- **PROBLEM STATEMENT**: When you reach the line that contains "[1:17.26-1:18.16]" below, transcribe it and each line after it word for word to the end of the records, omitting pictures.

======== DATA EXCERPTS ========

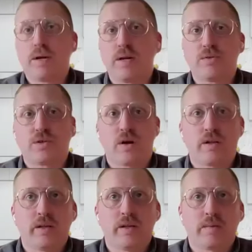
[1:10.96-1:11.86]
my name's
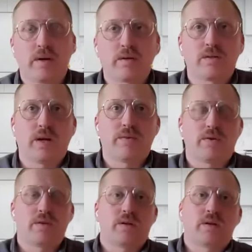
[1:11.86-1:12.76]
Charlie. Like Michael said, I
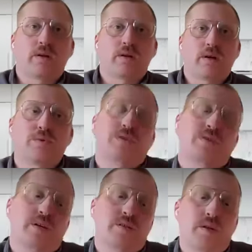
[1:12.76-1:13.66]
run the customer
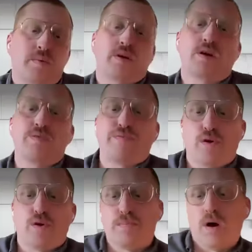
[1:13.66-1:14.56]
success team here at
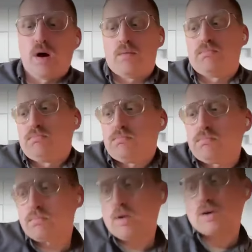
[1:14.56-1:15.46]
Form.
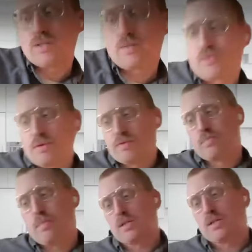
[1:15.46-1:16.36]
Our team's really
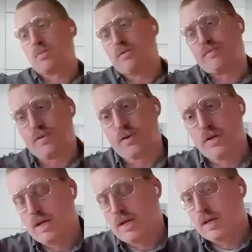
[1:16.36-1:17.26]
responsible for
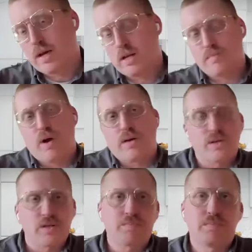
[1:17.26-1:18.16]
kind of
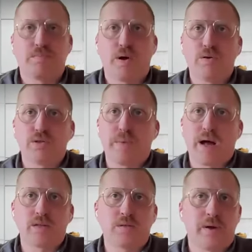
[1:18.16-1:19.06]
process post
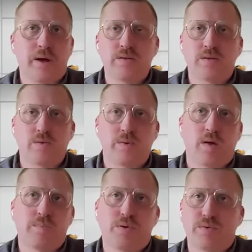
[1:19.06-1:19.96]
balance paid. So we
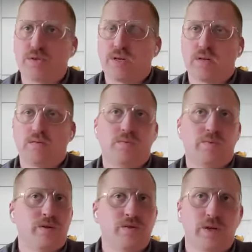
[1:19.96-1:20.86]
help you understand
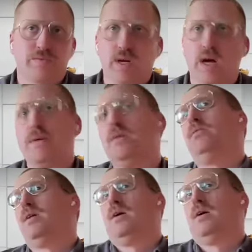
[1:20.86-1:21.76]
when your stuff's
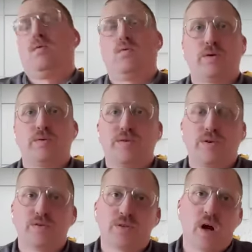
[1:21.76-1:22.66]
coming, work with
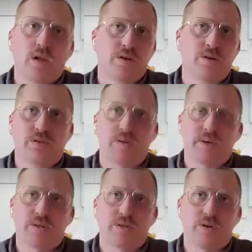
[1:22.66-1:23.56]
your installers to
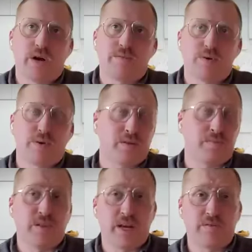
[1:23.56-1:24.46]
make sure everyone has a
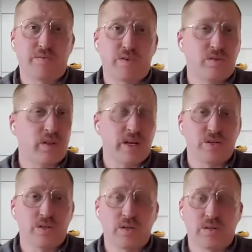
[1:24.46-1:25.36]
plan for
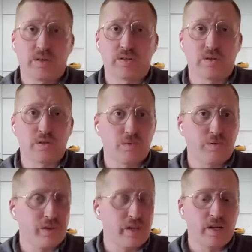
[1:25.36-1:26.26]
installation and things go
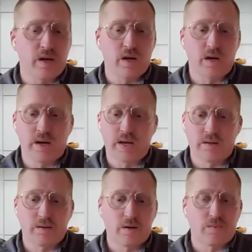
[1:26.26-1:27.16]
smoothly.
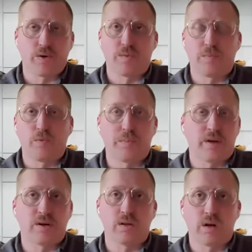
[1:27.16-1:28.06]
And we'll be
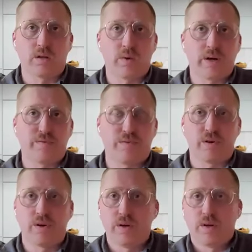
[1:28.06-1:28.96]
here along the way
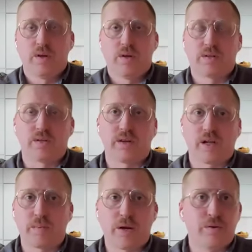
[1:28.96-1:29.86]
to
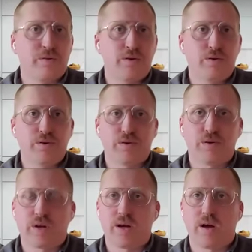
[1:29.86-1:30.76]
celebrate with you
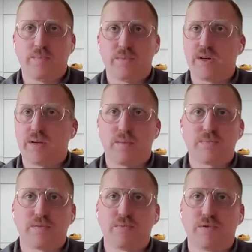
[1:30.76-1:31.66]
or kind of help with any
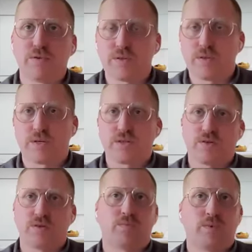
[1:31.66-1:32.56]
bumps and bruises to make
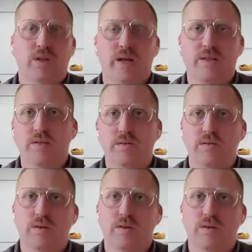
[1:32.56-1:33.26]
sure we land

========

- **RESULT BELOW**:
[1:17.26-1:18.16]
kind of
[1:18.16-1:19.06]
process post
[1:19.06-1:19.96]
balance paid. So we
[1:19.96-1:20.86]
help you understand
[1:20.86-1:21.76]
when your stuff's
[1:21.76-1:22.66]
coming, work with
[1:22.66-1:23.56]
your installers to
[1:23.56-1:24.46]
make sure everyone has a
[1:24.46-1:25.36]
plan for
[1:25.36-1:26.26]
installation and things go
[1:26.26-1:27.16]
smoothly.
[1:27.16-1:28.06]
And we'll be
[1:28.06-1:28.96]
here along the way
[1:28.96-1:29.86]
to
[1:29.86-1:30.76]
celebrate with you
[1:30.76-1:31.66]
or kind of help with any
[1:31.66-1:32.56]
bumps and bruises to make
[1:32.56-1:33.26]
sure we land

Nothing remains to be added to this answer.